Appliances: For the appliance vendors, the throughput we report should be considered as a worst case scenario because more than half of mail is spam and will not have to flow through the entire system. However, we did not test with quarantine or virus scanning, and both of those features, if used, would further reduce system performance.
Software caveats: For vendors that sent software, we used a VMware ESX server virtual system with a fairly limited disk subsystem to accommodate the huge number of vendors that wanted to participate in this test. Performance on these products would likely be higher (see “Adventures in spam testing,” page 36).
The Unix factor: We spent more time tuning Unix, Sendmail and various Unix system utilities than we did tuning products from vendors that ran on Sendmail, including Roaring Penguin, Privacy Networks, Proofpoint and Cloudmark. In some cases, the differences were dramatic. A single-line change in Sendmail configuration, for example, tripled the throughput of Roaring Penguin’s CanIt Software. This means companies that install their own software, rather than going with an appliance, need to be prepared for significant performance tuning.

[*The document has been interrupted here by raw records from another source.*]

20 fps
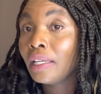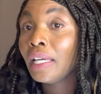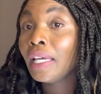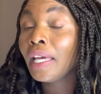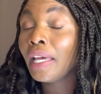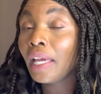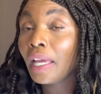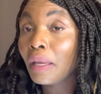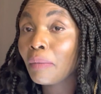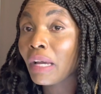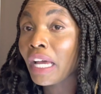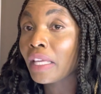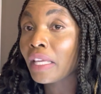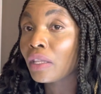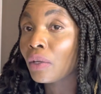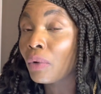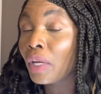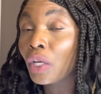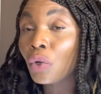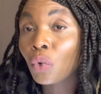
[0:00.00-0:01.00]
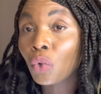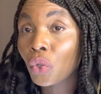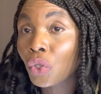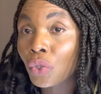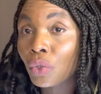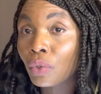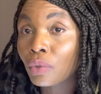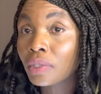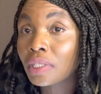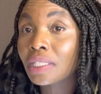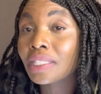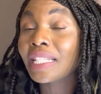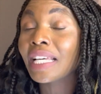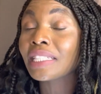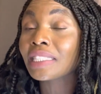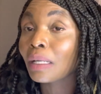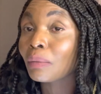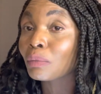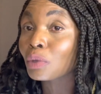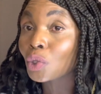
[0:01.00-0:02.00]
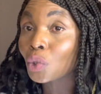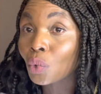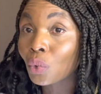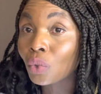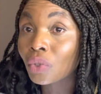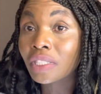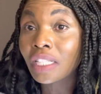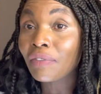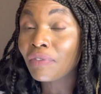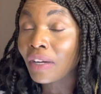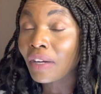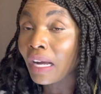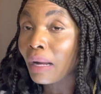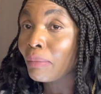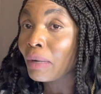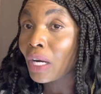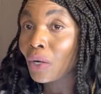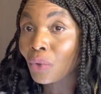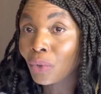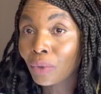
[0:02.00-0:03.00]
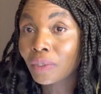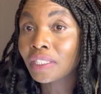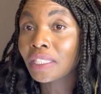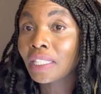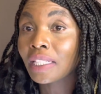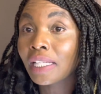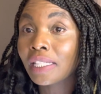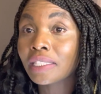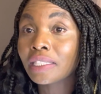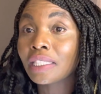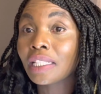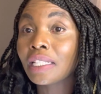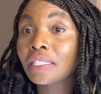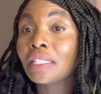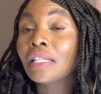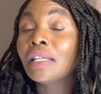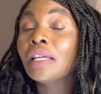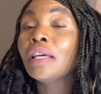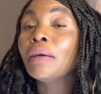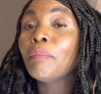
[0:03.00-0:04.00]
Hey, by the way, good news, there are some schools I've come across, and I start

VMware variation: To measure how much slower our VMware system would be than bare hardware, we ran Cloudmark through the paces three different ways: once on VMware, a second time with the exact same configuration on the same hardware but without VMware, and a third time with a similar server tuned by Cloudmark for our testing. We found that message throughput for VMware is between 20% and 30% as fast as it would be in bare hardware. For example, Cloudmark’s own server ran a very peppy 5.3 times faster than our VMware system. When interpreting the performance numbers, it’s best to compare appliances to appliances and VMware to VMware for relative speeds.

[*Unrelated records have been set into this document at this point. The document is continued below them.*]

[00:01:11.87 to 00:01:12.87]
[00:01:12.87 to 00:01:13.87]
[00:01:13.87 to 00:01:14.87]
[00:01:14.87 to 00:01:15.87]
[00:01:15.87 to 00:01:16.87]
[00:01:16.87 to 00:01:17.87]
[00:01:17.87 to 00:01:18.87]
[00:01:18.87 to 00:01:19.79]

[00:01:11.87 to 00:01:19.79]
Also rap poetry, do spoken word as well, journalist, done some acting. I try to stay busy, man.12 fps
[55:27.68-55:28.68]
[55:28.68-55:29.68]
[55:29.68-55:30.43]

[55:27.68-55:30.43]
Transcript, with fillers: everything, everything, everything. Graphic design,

Accept rate vs. delivery rate: We measured the rate at which products accepted mail, and how long it took them to deliver it after scanning. In some cases, products accept mail more quickly than they can deliver it. Whether this is good depends on the details. If a product accepts mail faster than it can deliver it, it has to flow-control the incoming mail — slow down how fast you will accept it — at some point. Products that don’t flow-control are susceptible to a denial-of-service attack because someone can fill up your disks and lock up your server. Our test wasn’t long enough to show which products flow-control under load. For example, consider a product with 140G bytes of queue space that accepts messages at a rate of 10 messages per second, but only delivers at half that speed. It would take three hours at full throttle before you ran out of disk space.

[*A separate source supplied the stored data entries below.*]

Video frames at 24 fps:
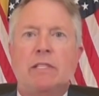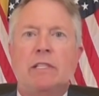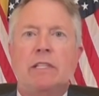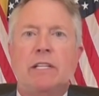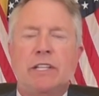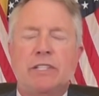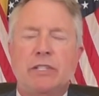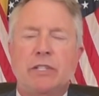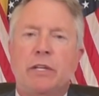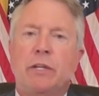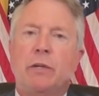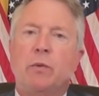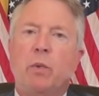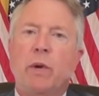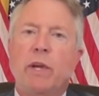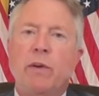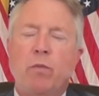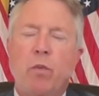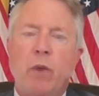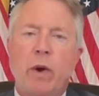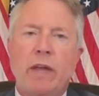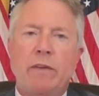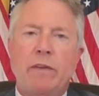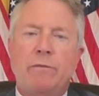Listen, we
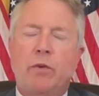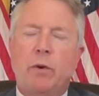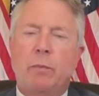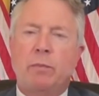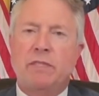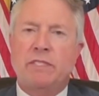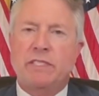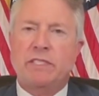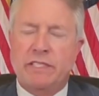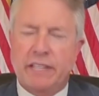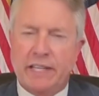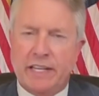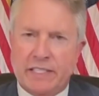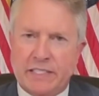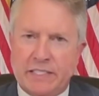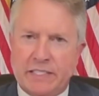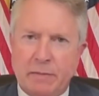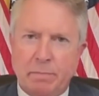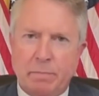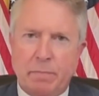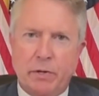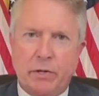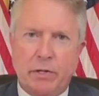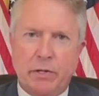went from
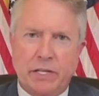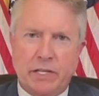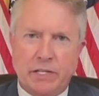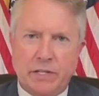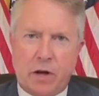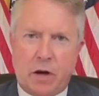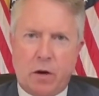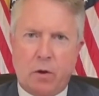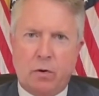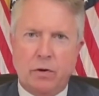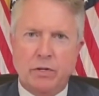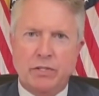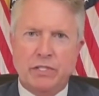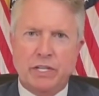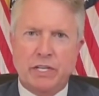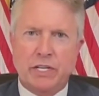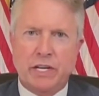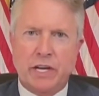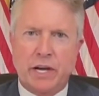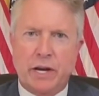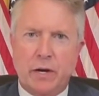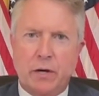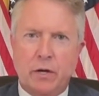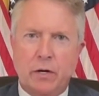$60 billion a
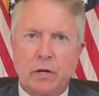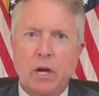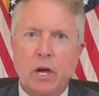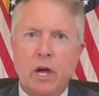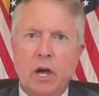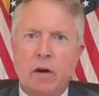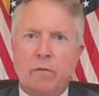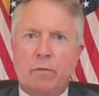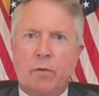year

Products that only accept mail as fast as they can scan or deliver don’t deal with mail volume peaks very well. The best strategy is to accept mail at a faster rate than you can scan it up to some point, then start slowing down senders as resources are consumed. Of course, some products architecturally don’t work that way — they either scan as the mail flows in or they are SMTP proxies, and the flow control has to come from the destination mail server. Most products we tested accept the mail with an SMTP server such as Sendmail or qmail, then scan the message, and then place it into a queue for delivery.
Final note: We believe that actual spam catch rates would be higher for a test in which the anti-spam products directly faced the Internet. False-positive rates would generally not be affected.